-------- Input for this task --------

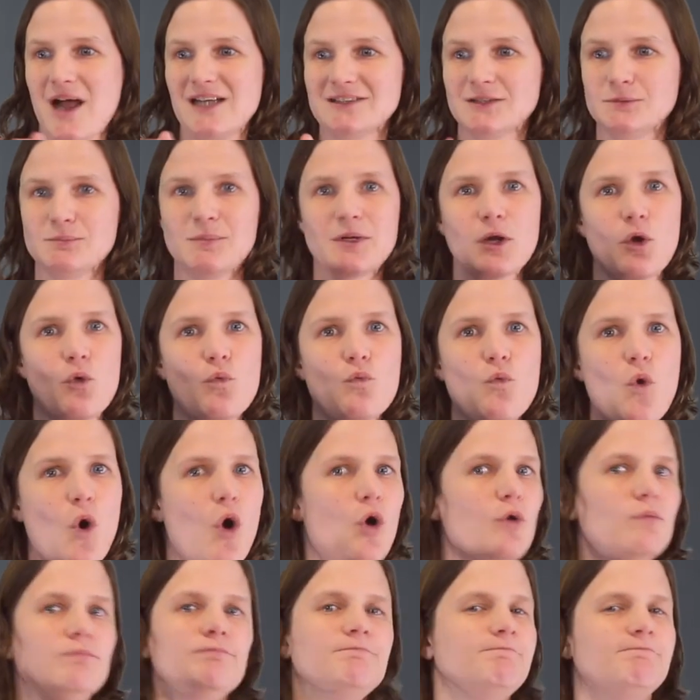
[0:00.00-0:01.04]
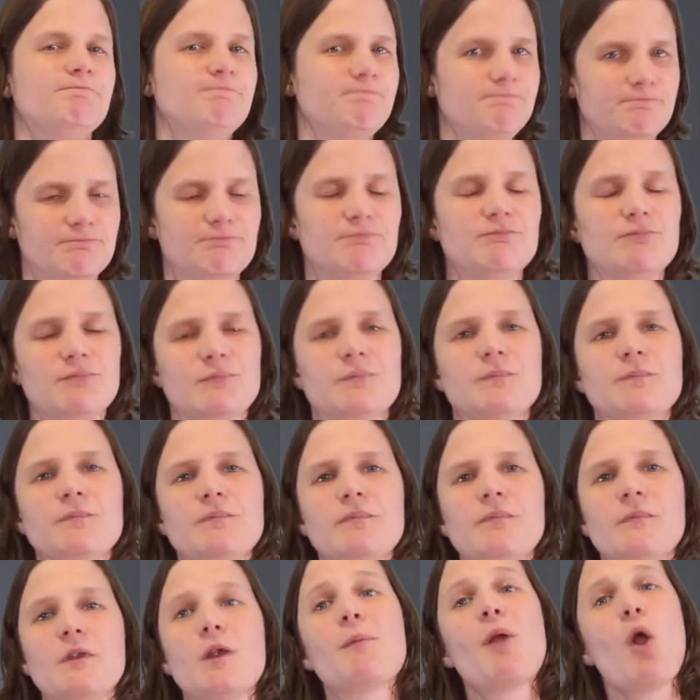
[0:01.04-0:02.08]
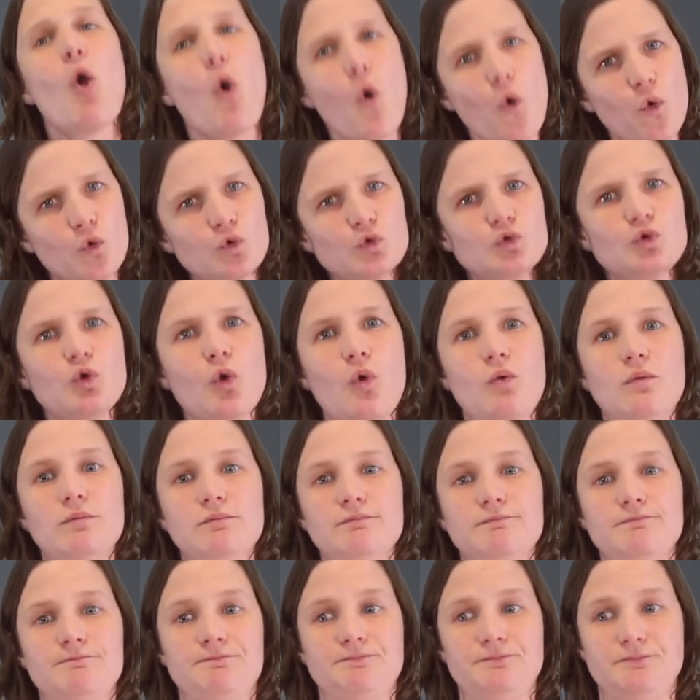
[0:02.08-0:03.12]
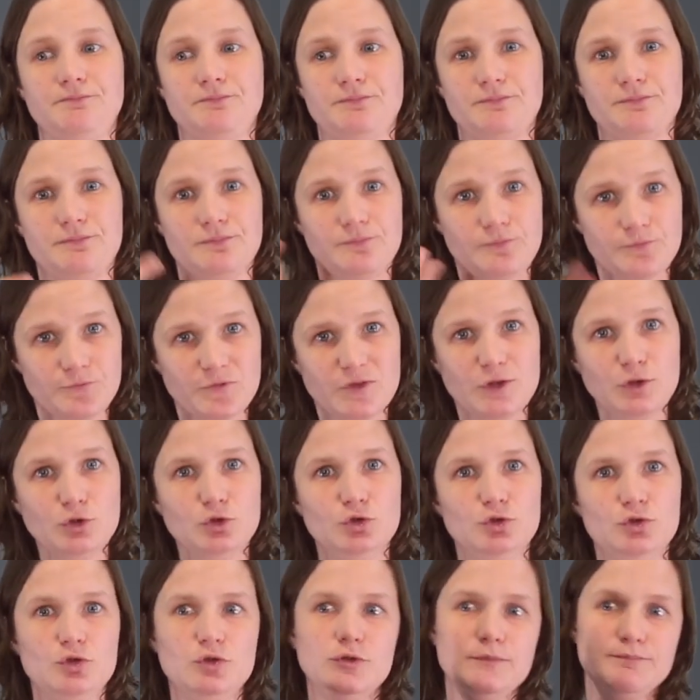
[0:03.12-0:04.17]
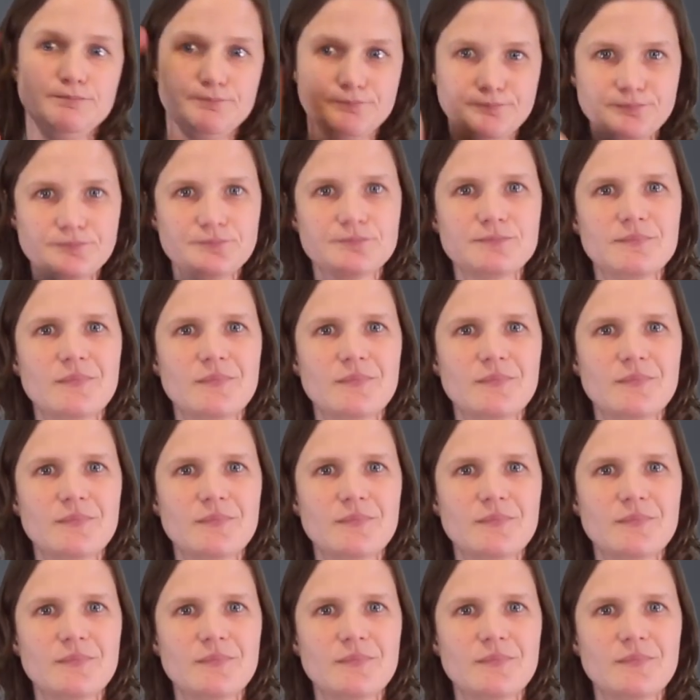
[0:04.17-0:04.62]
there was an interpreter there working, but how the interpreter worked, I don't know.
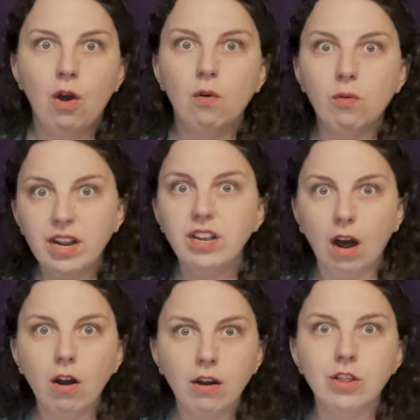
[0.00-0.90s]

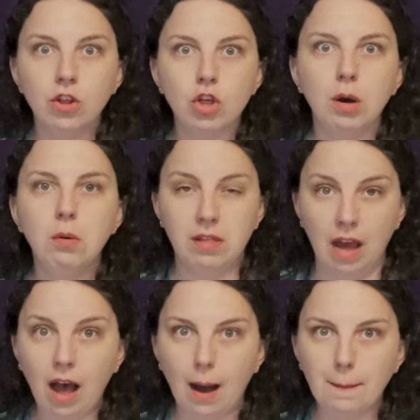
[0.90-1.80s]
Renarin shows
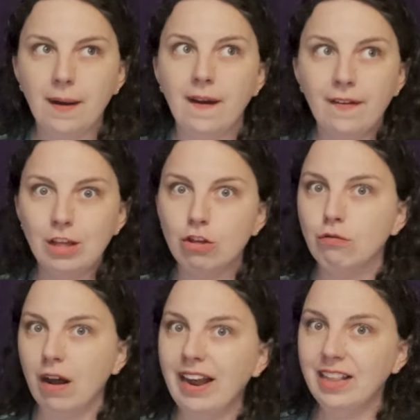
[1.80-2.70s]
up to
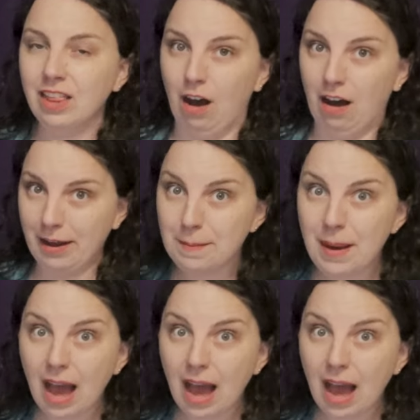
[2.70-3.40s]
try and talk him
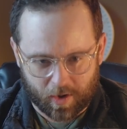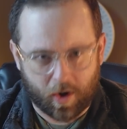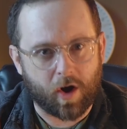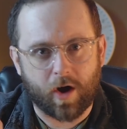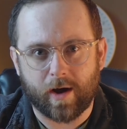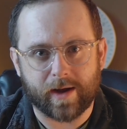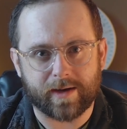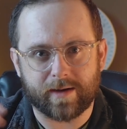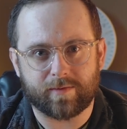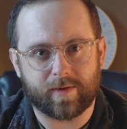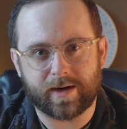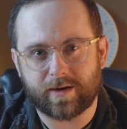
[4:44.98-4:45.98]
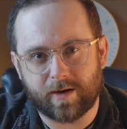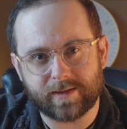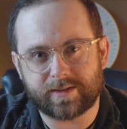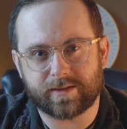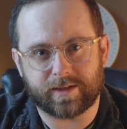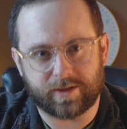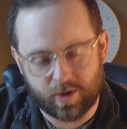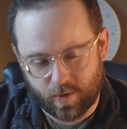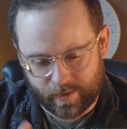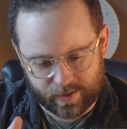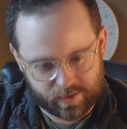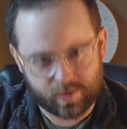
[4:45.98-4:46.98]
on, right? Constantly
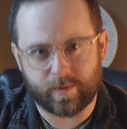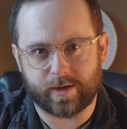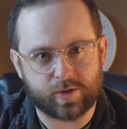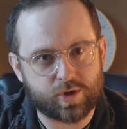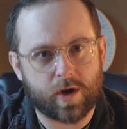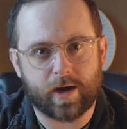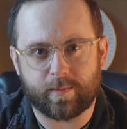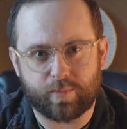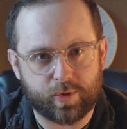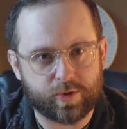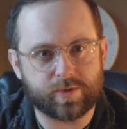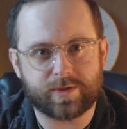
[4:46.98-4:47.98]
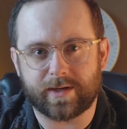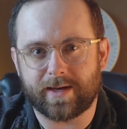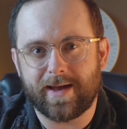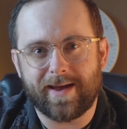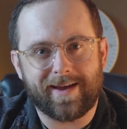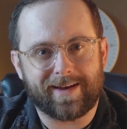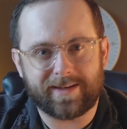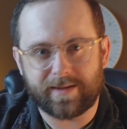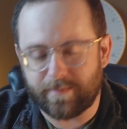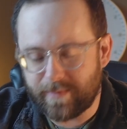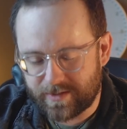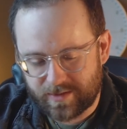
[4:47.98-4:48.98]
going, doing, trying, producing. And in the
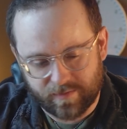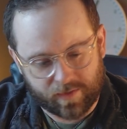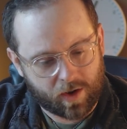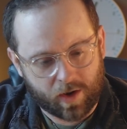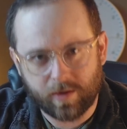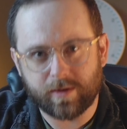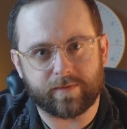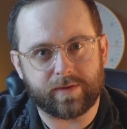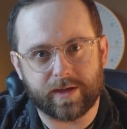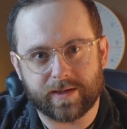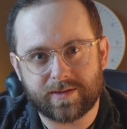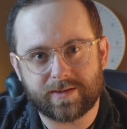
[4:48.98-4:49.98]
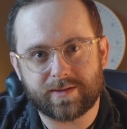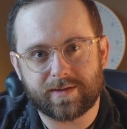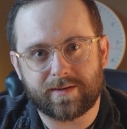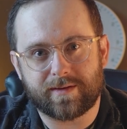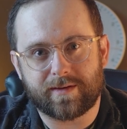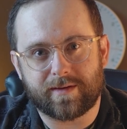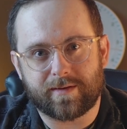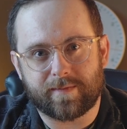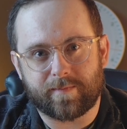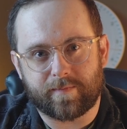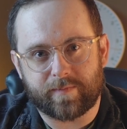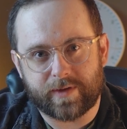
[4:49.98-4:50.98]
midst of all of this,
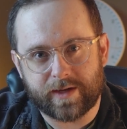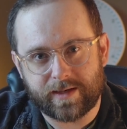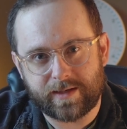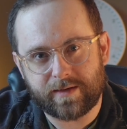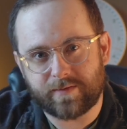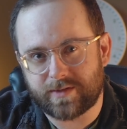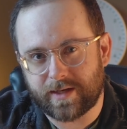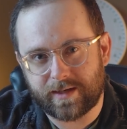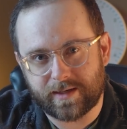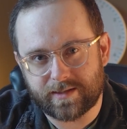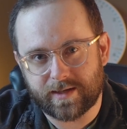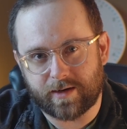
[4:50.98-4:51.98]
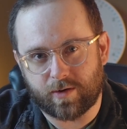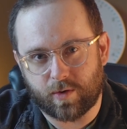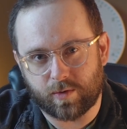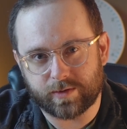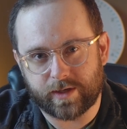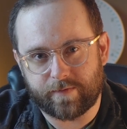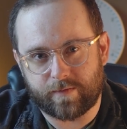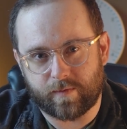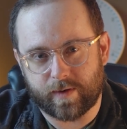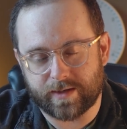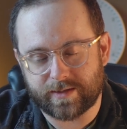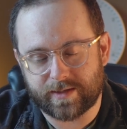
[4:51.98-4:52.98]
the idea of setting aside a whole day for
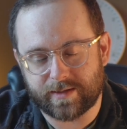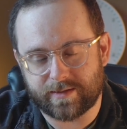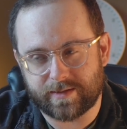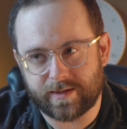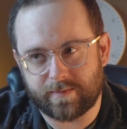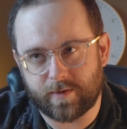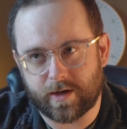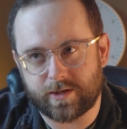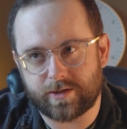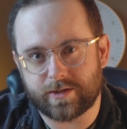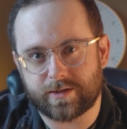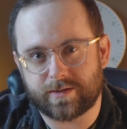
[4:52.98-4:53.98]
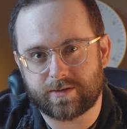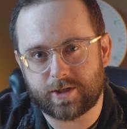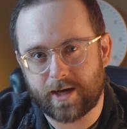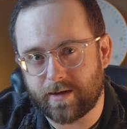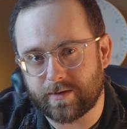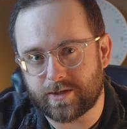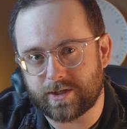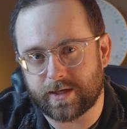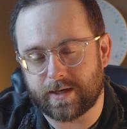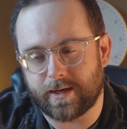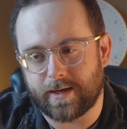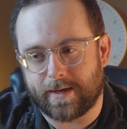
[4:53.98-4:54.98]
rest can seem not just
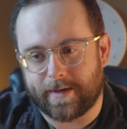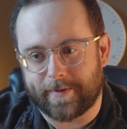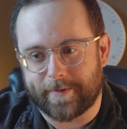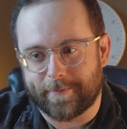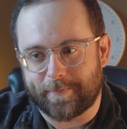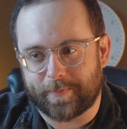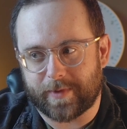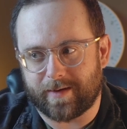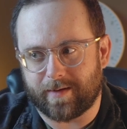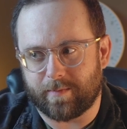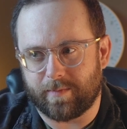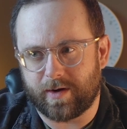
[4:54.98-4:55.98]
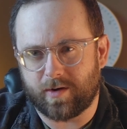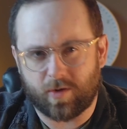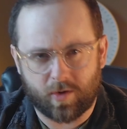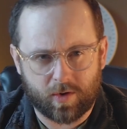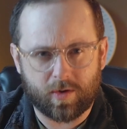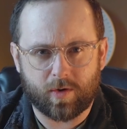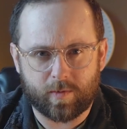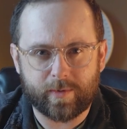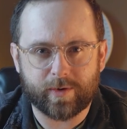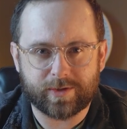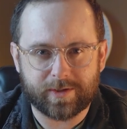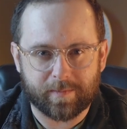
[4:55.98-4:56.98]
challenging, but
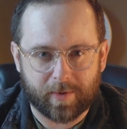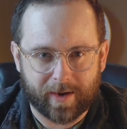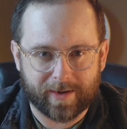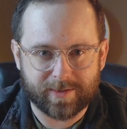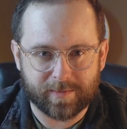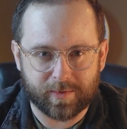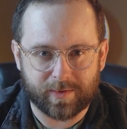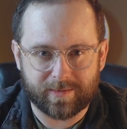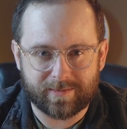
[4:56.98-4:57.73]
almost impossible.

--------

■ Exercise brief ■
For every record above, repeat the text exactly and omit any picture.

■ Expected answer ■
[0:00.00-0:01.04]
[0:01.04-0:02.08]
[0:02.08-0:03.12]
[0:03.12-0:04.17]
[0:04.17-0:04.62]
there was an interpreter there working, but how the interpreter worked, I don't know.
[0.00-0.90s]

[0.90-1.80s]
Renarin shows
[1.80-2.70s]
up to
[2.70-3.40s]
try and talk him
[4:44.98-4:45.98]
[4:45.98-4:46.98]
on, right? Constantly
[4:46.98-4:47.98]
[4:47.98-4:48.98]
going, doing, trying, producing. And in the
[4:48.98-4:49.98]
[4:49.98-4:50.98]
midst of all of this,
[4:50.98-4:51.98]
[4:51.98-4:52.98]
the idea of setting aside a whole day for
[4:52.98-4:53.98]
[4:53.98-4:54.98]
rest can seem not just
[4:54.98-4:55.98]
[4:55.98-4:56.98]
challenging, but
[4:56.98-4:57.73]
almost impossible.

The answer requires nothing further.